-- EXERCISE INSTRUCTIONS --
Every record should be copied exactly, and the images omitted.
# # # # # # #
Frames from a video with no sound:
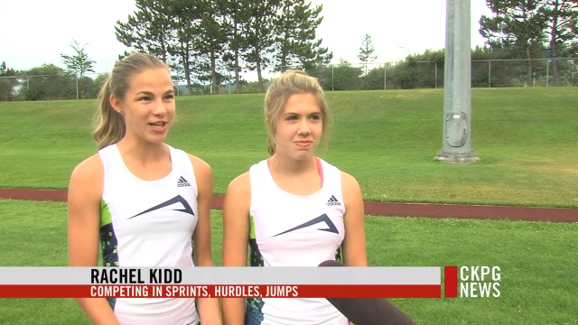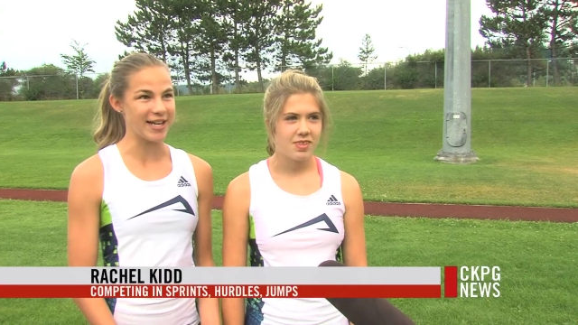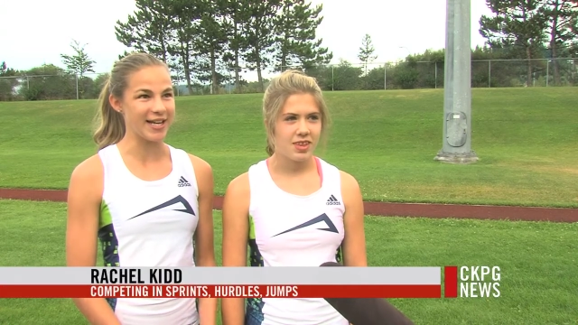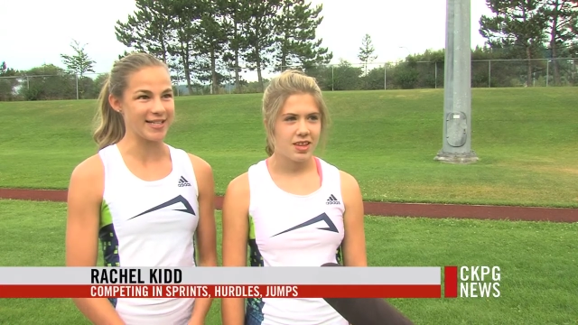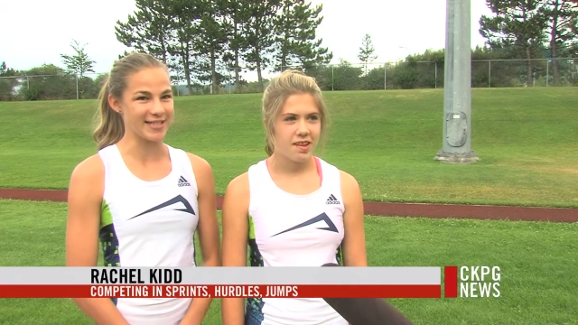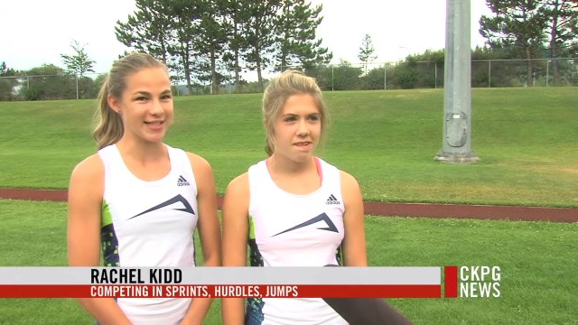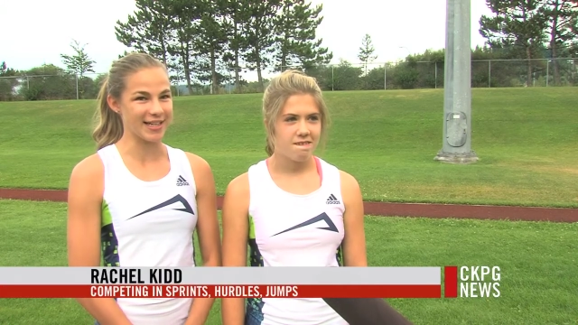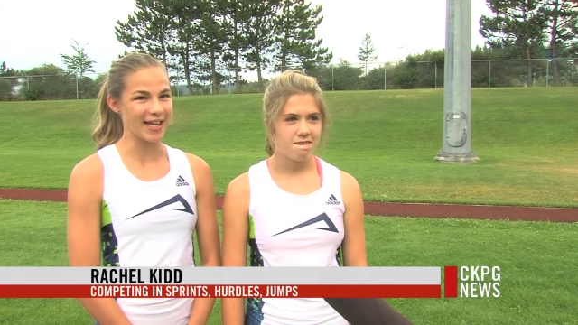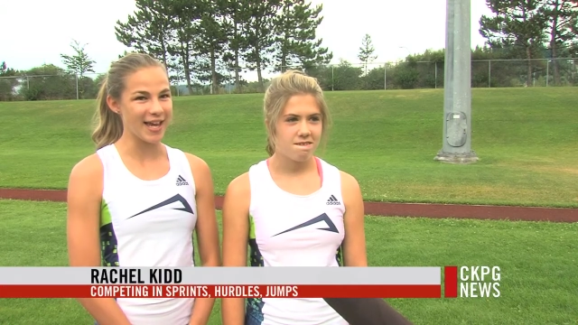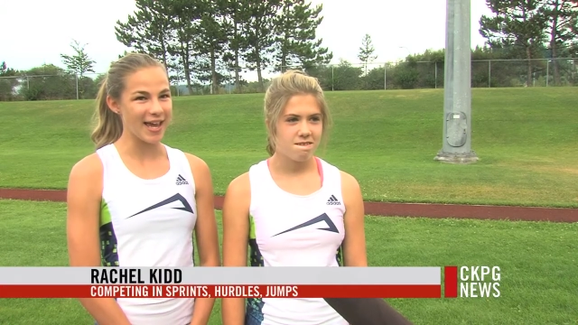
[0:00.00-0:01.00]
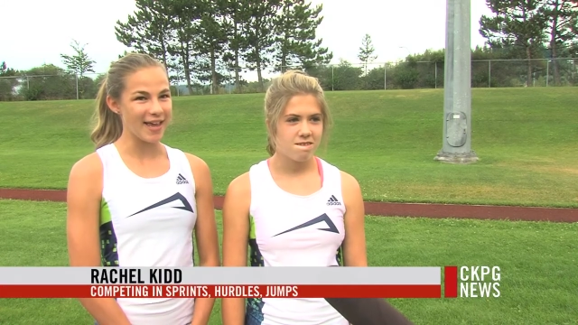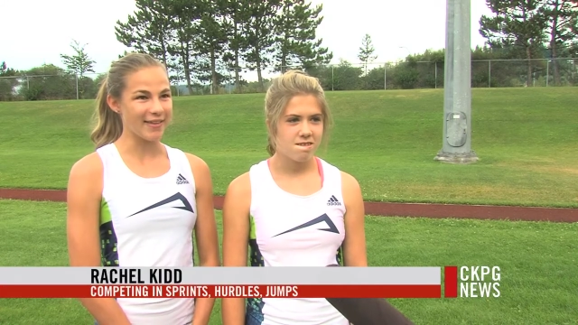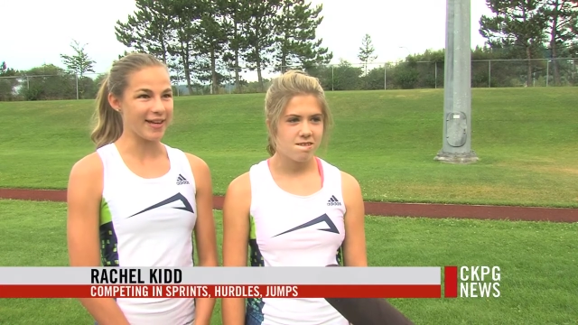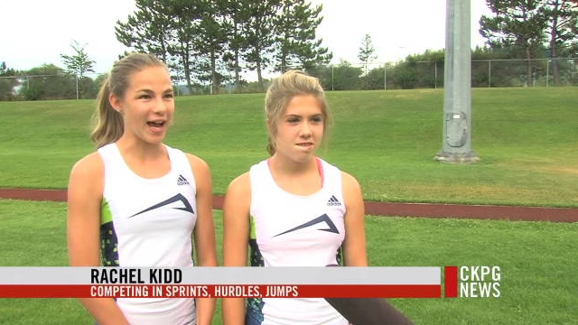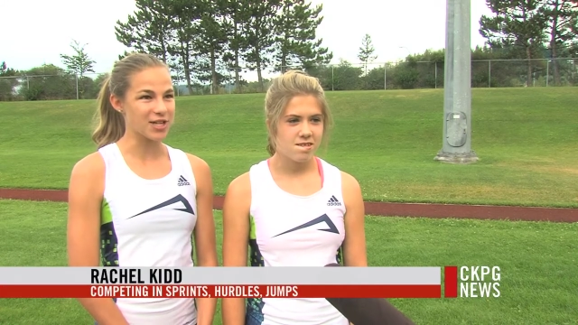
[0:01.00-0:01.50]
Speaker 1: JD's. It's like
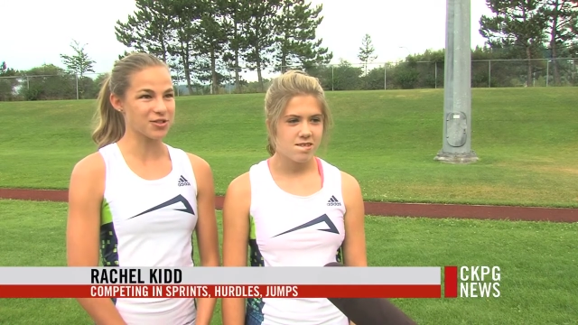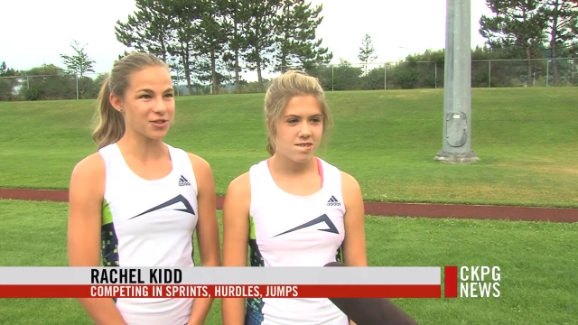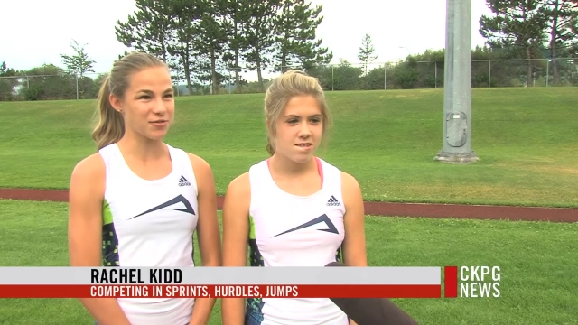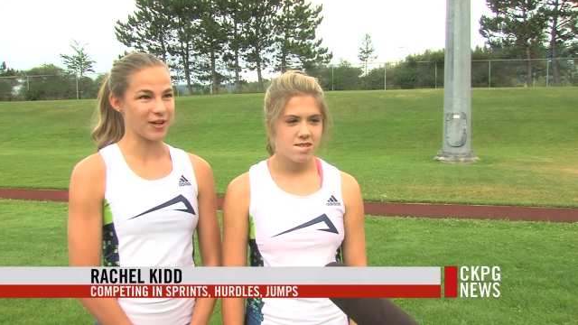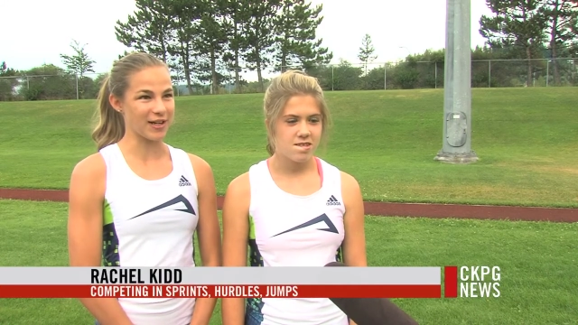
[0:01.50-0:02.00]
the nationals for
# # # # # # #
-- WORKED SOLUTION --
Frames from a video with no sound:
[0:00.00-0:01.00]
[0:01.00-0:01.50]
Speaker 1: JD's. It's like
[0:01.50-0:02.00]
the nationals for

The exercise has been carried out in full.